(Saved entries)
_ _ _ _ _

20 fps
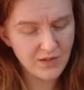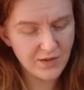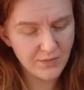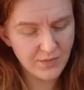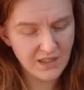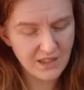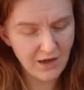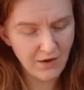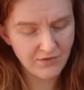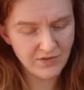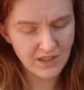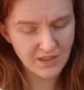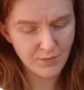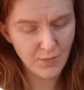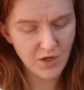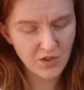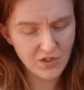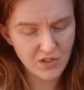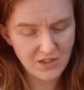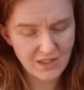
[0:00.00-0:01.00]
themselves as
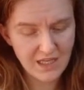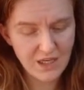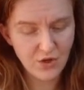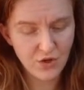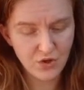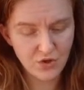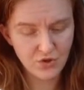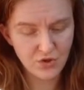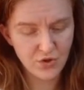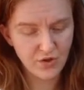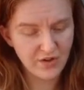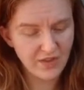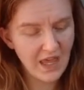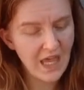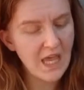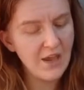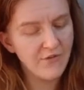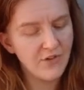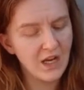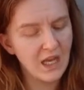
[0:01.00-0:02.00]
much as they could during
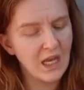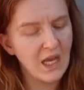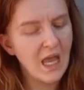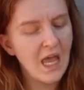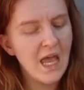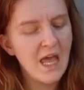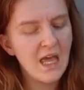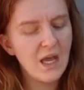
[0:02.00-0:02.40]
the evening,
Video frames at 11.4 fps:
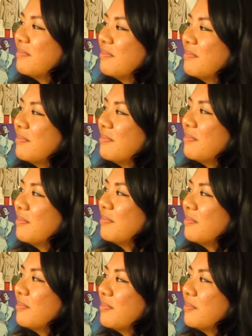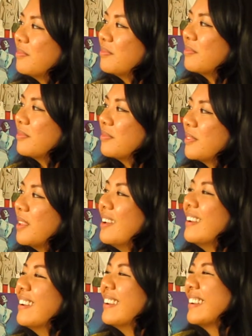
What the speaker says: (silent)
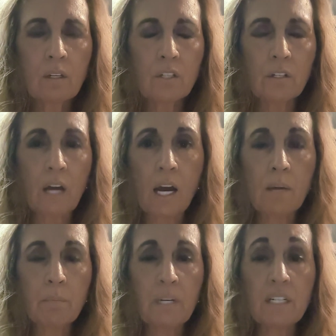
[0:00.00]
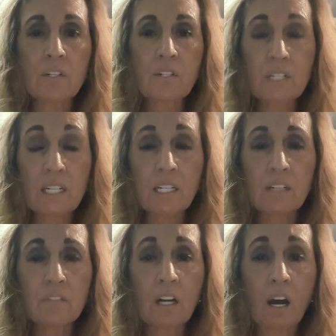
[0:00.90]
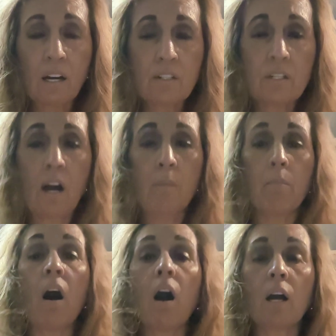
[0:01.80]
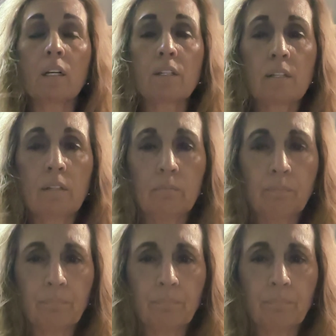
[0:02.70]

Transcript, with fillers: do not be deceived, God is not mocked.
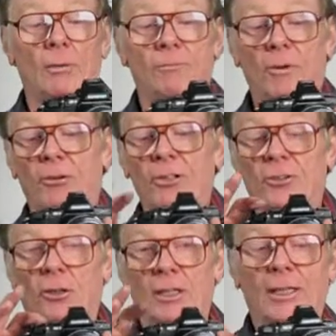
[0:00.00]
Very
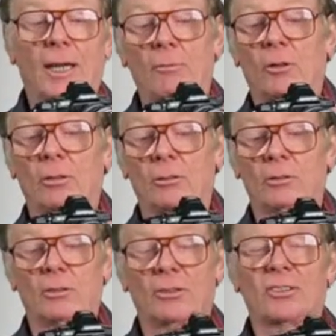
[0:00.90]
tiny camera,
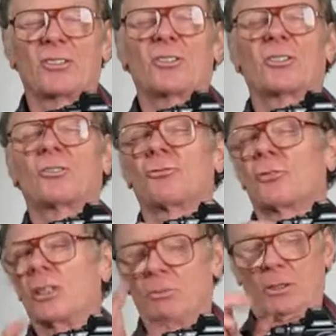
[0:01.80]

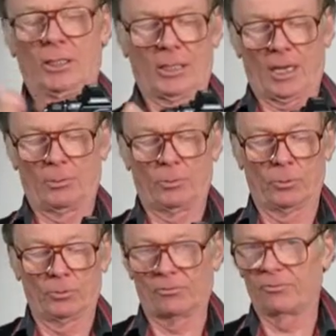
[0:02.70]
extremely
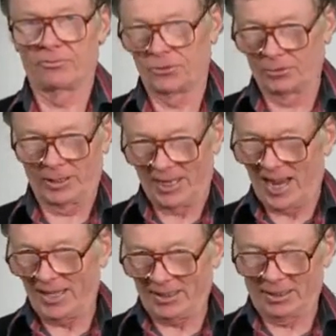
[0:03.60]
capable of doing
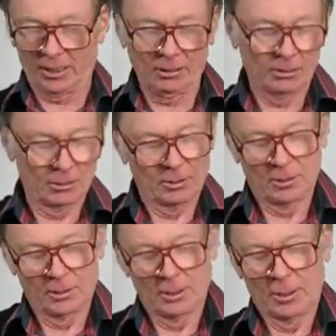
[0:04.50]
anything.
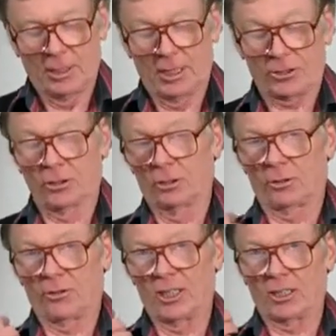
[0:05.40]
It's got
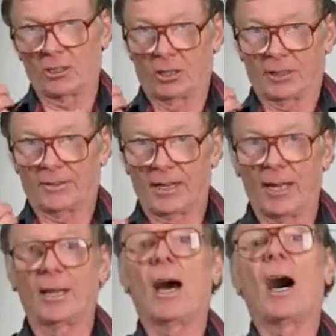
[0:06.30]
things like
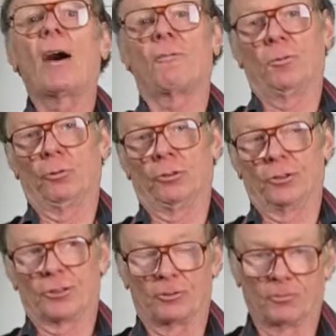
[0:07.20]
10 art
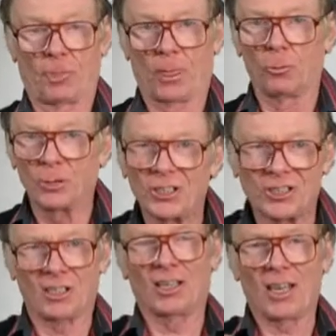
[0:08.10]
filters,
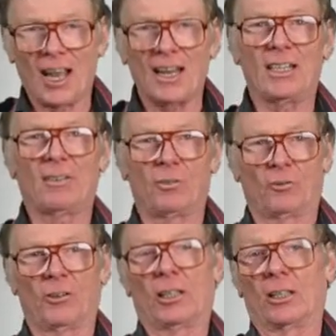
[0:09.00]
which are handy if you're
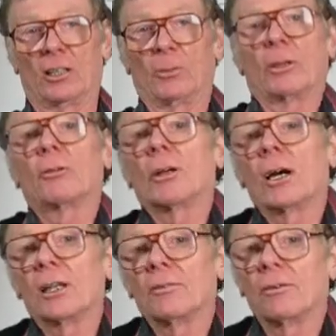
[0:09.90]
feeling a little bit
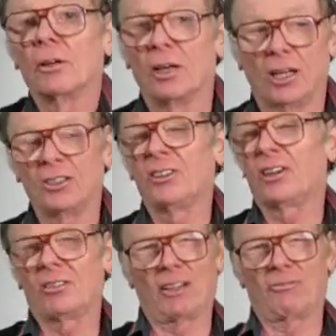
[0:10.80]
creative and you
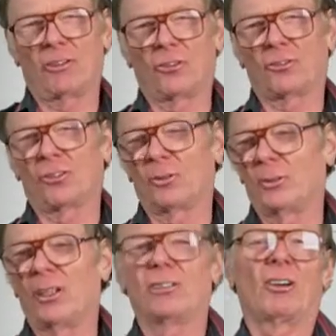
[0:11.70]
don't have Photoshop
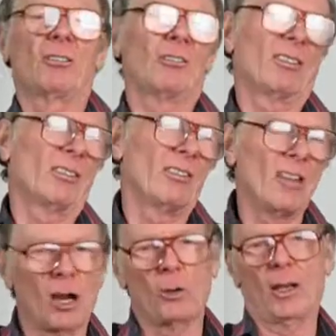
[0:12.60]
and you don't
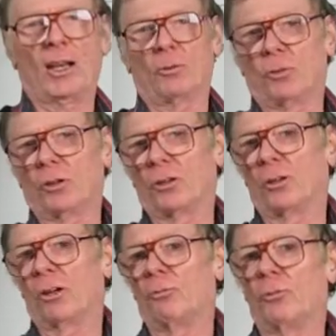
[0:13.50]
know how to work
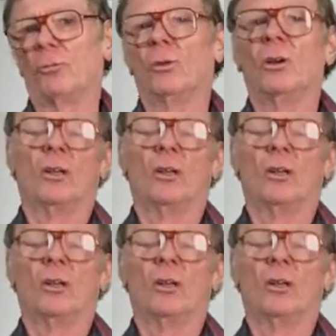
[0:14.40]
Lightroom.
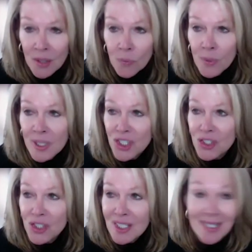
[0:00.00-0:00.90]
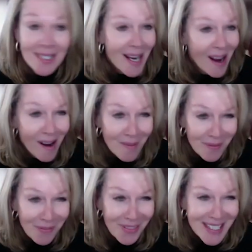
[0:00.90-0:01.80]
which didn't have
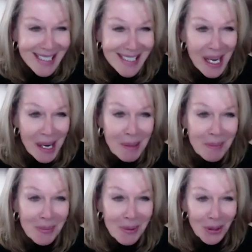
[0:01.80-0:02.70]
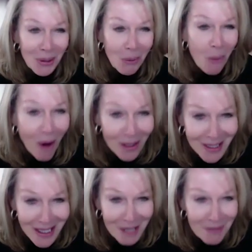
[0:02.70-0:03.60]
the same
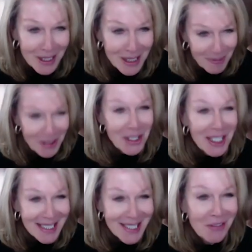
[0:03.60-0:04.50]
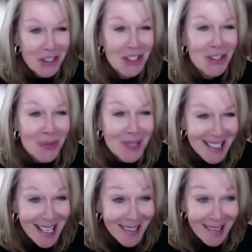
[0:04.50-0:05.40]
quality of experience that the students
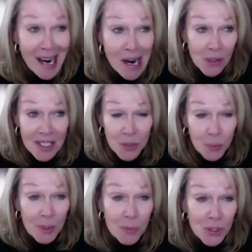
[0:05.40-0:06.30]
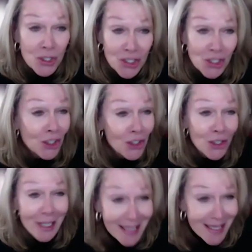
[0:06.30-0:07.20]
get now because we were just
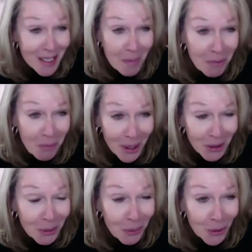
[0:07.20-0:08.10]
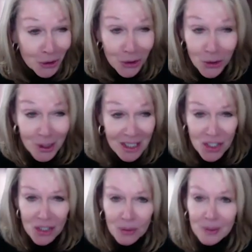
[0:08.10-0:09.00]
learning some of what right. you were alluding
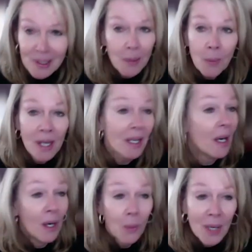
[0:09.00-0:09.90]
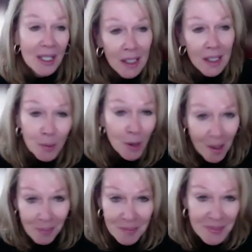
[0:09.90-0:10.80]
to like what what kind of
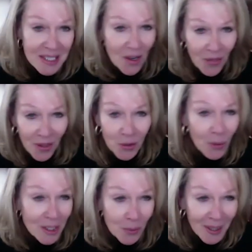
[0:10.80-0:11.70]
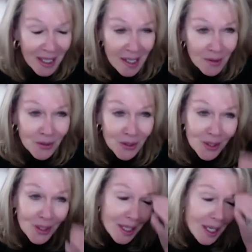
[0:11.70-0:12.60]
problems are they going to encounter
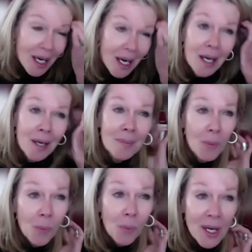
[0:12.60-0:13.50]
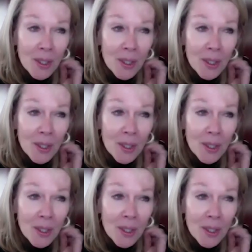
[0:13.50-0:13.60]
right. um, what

_ _ _ _ _

(Your assignment) In the records above, find the line that contains "[0:04.50-0:05.40]". Print it and every later line exactly, omitting the pictures.

(Solution for this task)
[0:04.50-0:05.40]
quality of experience that the students
[0:05.40-0:06.30]
[0:06.30-0:07.20]
get now because we were just
[0:07.20-0:08.10]
[0:08.10-0:09.00]
learning some of what right. you were alluding
[0:09.00-0:09.90]
[0:09.90-0:10.80]
to like what what kind of
[0:10.80-0:11.70]
[0:11.70-0:12.60]
problems are they going to encounter
[0:12.60-0:13.50]
[0:13.50-0:13.60]
right. um, what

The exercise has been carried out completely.